What About the Rest?
Showing that the first greedy choice is OK isn’t enough. We need to show that the remaining problem is a smaller
instance of the same problem—that our reduction is safe to use inductively. In other words,
we need to establish
optimal substructure. This isn’t too hard (Exercise 7-12), but there’s another approach that’s perhaps even simpler
here: We prove the invariant that our solution is part (a subgraph) of a minimum spanning tree. We keep adding edges
as long as the solution isn’t a spanning tree (that is, as long as there are edges left that won’t form a cycle), so if this
invariant is true, the algorithm must terminate with a full, minimum spanning tree.
So, is the invariant true? Initially, our partial solution is empty,
which is clearly a partial, minimum spanning tree.

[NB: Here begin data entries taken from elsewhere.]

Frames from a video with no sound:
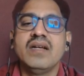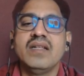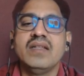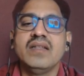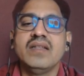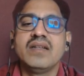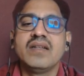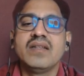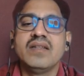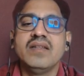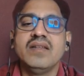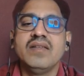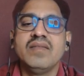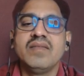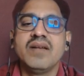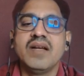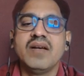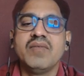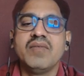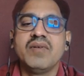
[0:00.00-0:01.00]
either
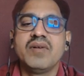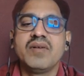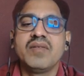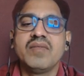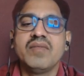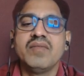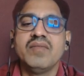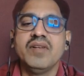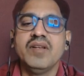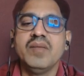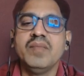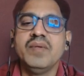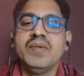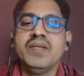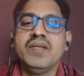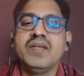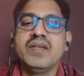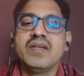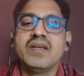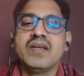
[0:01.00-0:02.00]
the flower will
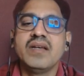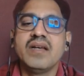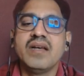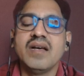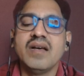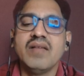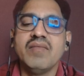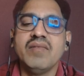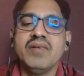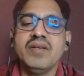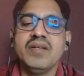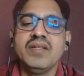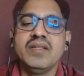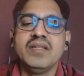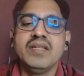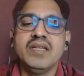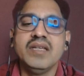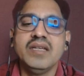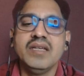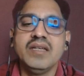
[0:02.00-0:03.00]
be
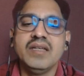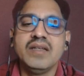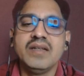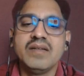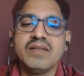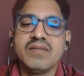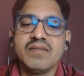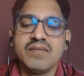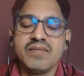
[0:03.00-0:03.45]
having the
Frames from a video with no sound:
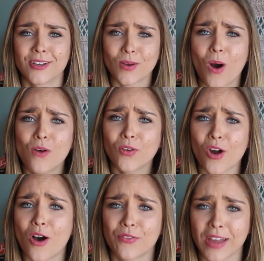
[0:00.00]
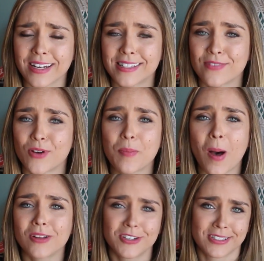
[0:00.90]
So overall, fantasy
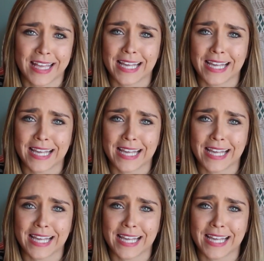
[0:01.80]
football just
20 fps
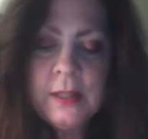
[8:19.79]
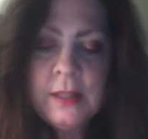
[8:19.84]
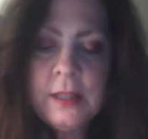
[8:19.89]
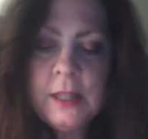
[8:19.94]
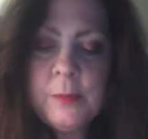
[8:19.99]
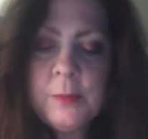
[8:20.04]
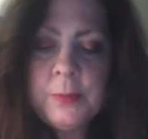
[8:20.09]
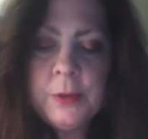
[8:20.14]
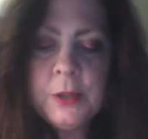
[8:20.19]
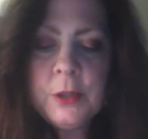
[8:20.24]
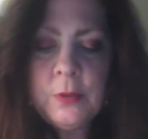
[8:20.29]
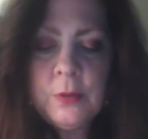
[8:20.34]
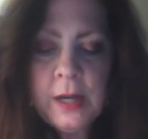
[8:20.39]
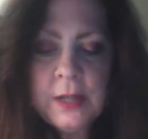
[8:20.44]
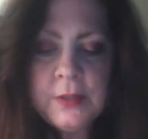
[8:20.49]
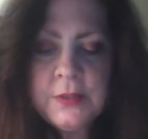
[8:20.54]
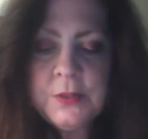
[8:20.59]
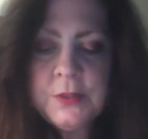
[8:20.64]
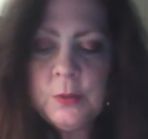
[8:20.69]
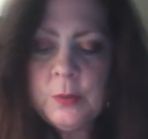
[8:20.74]
It
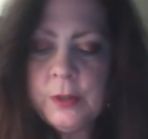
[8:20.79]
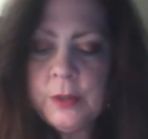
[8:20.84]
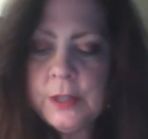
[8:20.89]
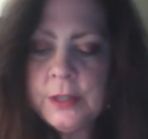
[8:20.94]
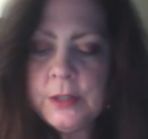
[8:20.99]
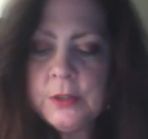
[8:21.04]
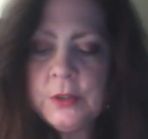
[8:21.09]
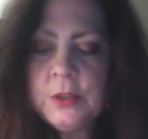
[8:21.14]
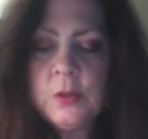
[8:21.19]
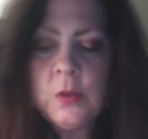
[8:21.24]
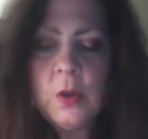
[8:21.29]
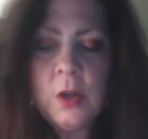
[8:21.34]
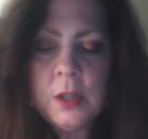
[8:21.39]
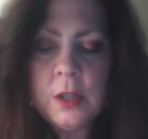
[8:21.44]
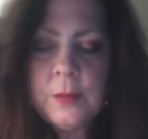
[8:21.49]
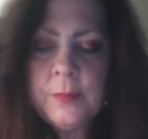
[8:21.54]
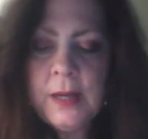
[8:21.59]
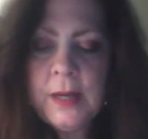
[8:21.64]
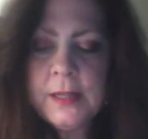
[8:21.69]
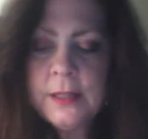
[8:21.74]
progressed to where I could do
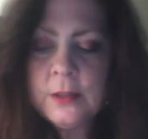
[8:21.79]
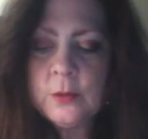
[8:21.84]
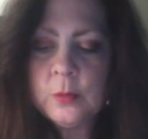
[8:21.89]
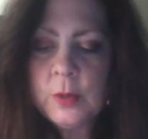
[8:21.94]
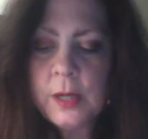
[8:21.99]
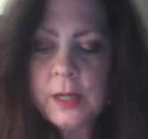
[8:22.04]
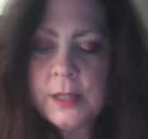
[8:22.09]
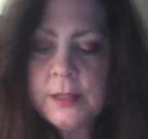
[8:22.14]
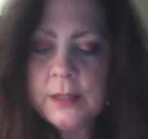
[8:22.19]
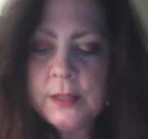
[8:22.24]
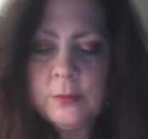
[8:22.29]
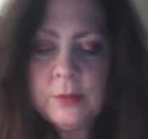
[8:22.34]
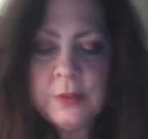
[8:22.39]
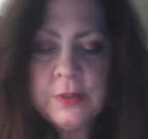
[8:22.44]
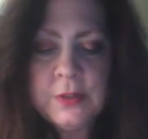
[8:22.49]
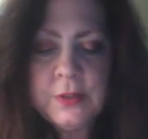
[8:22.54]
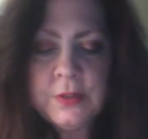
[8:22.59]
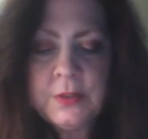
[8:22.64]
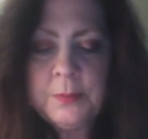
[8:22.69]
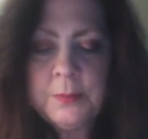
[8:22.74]
automatic writing with
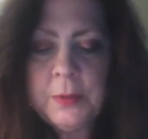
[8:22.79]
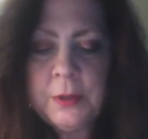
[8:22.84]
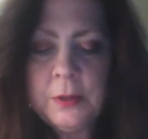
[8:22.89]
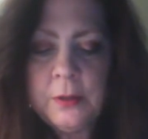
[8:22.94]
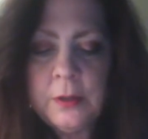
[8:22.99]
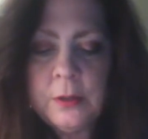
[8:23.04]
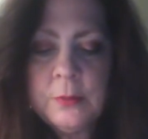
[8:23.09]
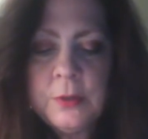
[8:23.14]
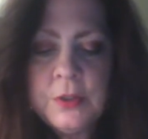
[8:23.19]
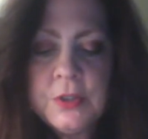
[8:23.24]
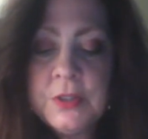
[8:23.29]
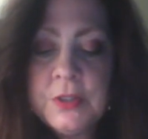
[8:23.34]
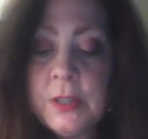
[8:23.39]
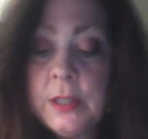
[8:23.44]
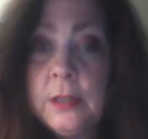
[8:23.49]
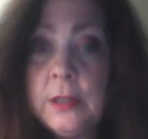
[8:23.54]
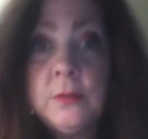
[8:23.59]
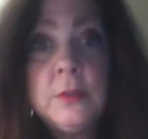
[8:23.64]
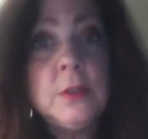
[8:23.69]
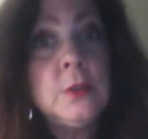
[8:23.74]
this spirit, which
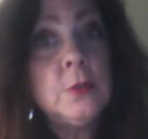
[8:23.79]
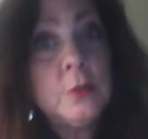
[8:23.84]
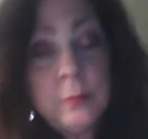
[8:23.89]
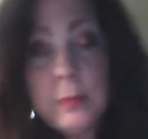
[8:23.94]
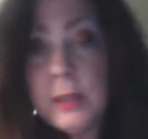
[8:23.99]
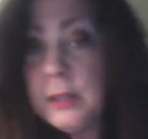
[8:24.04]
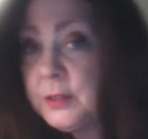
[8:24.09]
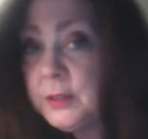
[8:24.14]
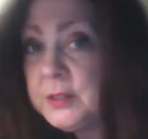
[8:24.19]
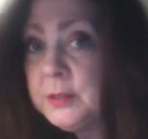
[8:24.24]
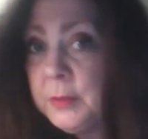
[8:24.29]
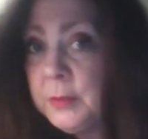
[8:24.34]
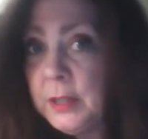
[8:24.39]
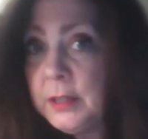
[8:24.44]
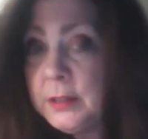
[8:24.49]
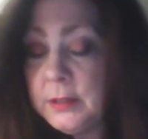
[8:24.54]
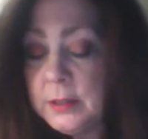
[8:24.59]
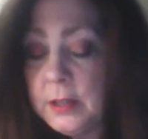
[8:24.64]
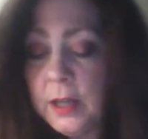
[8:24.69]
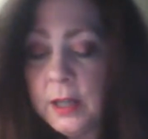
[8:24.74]
saved a tremendous
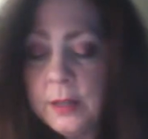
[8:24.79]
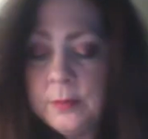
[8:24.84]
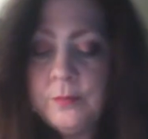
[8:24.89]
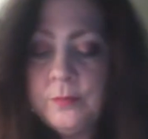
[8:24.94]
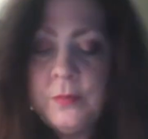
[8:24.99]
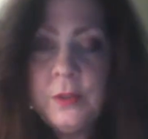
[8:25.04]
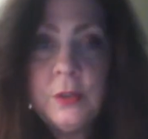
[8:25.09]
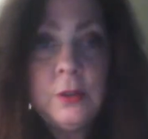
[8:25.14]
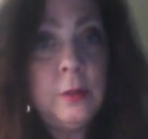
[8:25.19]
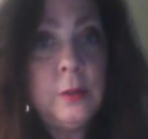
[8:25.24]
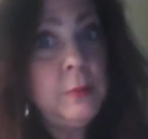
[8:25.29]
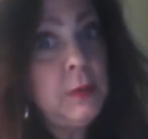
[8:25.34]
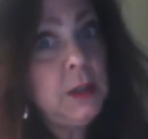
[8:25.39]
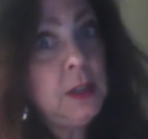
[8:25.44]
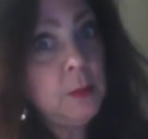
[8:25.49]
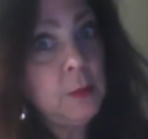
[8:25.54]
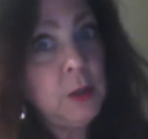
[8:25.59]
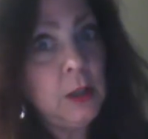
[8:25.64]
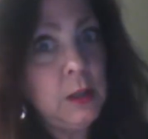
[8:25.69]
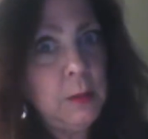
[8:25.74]
amount of time. You know me,
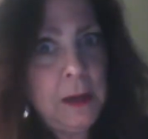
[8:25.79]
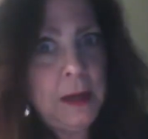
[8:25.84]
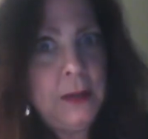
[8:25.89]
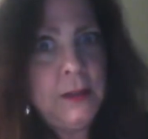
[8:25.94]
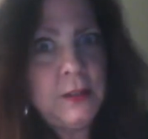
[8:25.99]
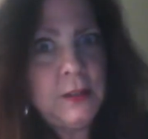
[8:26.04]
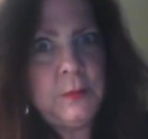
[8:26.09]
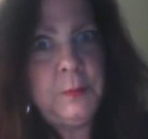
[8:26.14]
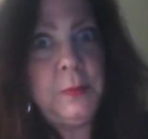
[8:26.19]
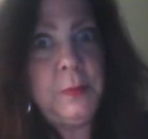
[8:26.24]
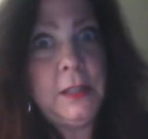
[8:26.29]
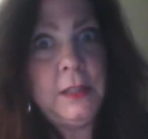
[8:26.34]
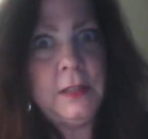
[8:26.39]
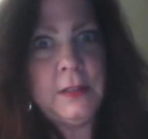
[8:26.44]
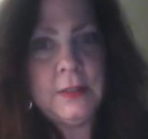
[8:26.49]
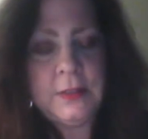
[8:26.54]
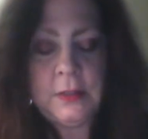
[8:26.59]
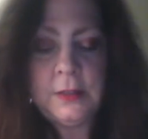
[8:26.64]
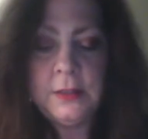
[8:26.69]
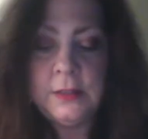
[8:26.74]
I'm all about
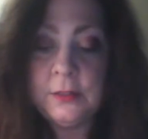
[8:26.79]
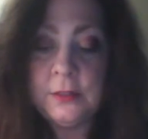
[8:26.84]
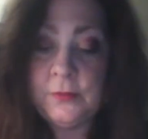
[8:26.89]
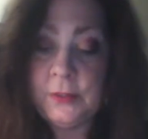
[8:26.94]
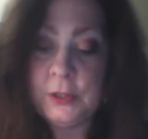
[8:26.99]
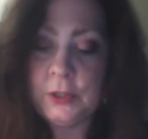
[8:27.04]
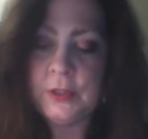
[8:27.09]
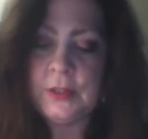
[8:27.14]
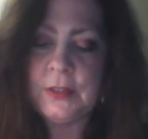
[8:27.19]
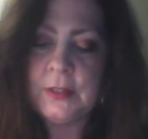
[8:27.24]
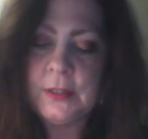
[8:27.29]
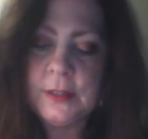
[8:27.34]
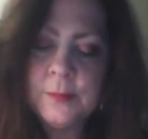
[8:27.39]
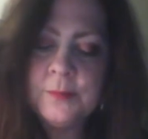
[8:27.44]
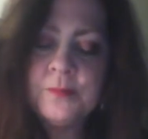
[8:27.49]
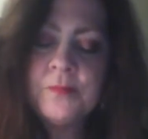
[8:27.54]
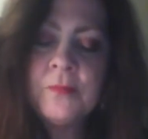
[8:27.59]
expediency and efficiency.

Now, assume inductively that we’ve built some partial, minimum spanning tree
T and that we add a safe edge (that is,
one that doesn’t create a cycle and that is the shortest one across some cut). Clearly, the new structure is still a forest
(because we meticulously avoid creating cycles). Also, the reasoning in the previous section still applies: Among the
spanning trees containing
T, the one(s) including this safe edge will be smaller than those that don’t. Because
(by assumption), at least
one of the trees containing T is a minimum spanning tree, at least one of those containing
T and the safe edge will
also be a minimum spanning tree.
Kruskal’s Algorithm
This algorithm is close to the general greedy approach outlined at the beginning of this chapter: Sort the edges and
start picking. Because we’re looking for
short edges, we sort them by increasing length (or weight). The only wrinkle
is how to detect edges that would lead to an invalid solution. The only way to invalidate our
solution would be to add
a cycle, but how can we check for that? A straightforward solution would be to use traversal; every time we consider
an edge (
u,
v), we traverse our tree from
u to see whether there is a path to
v. If there is, we discard it. This seems a bit
wasteful, though;
in the worst case, the traversal check would take linear time in the size of our partial solution.
What else could we do? We
could maintain a set of the nodes in our tree so far, and then for a prospective
edge (
u,
v), we’d see whether both were in the solution. This would mean that sorting the edges is what dominates;
checking each edge could be done in constant time. There’s just one crucial flaw in this plan: It won’t work. It
would
work if we could guarantee that the partial solution was
connected at every step (which is what we’ll be doing in
Prim’s algorithm), but we can’t. So even if two nodes are part of our solution so far,
they may be in different trees, and
connecting them would be perfectly valid. What we need to know is that they aren’t in the
same tree.
Let’s try to solve this by making each node in the solution know which component (tree) it belongs to. We can let
one of the nodes in a component act as a
representative, and then all the nodes in that component could point to that
representative. This leaves the problem of
combining components. If all nodes of the merged component had to point
to the same representative, this combination (or union) would be a linear operation. Can we do better? We could
try; for
example, we
could let each node point to some other node, and we’d follow that chain until we reached the representative
(which would point to itself). Joining would then just be a matter of having one representative point to the other (constant
time). There are no immediate guarantees on how long the chain of references would be, but it’s a first step, at least.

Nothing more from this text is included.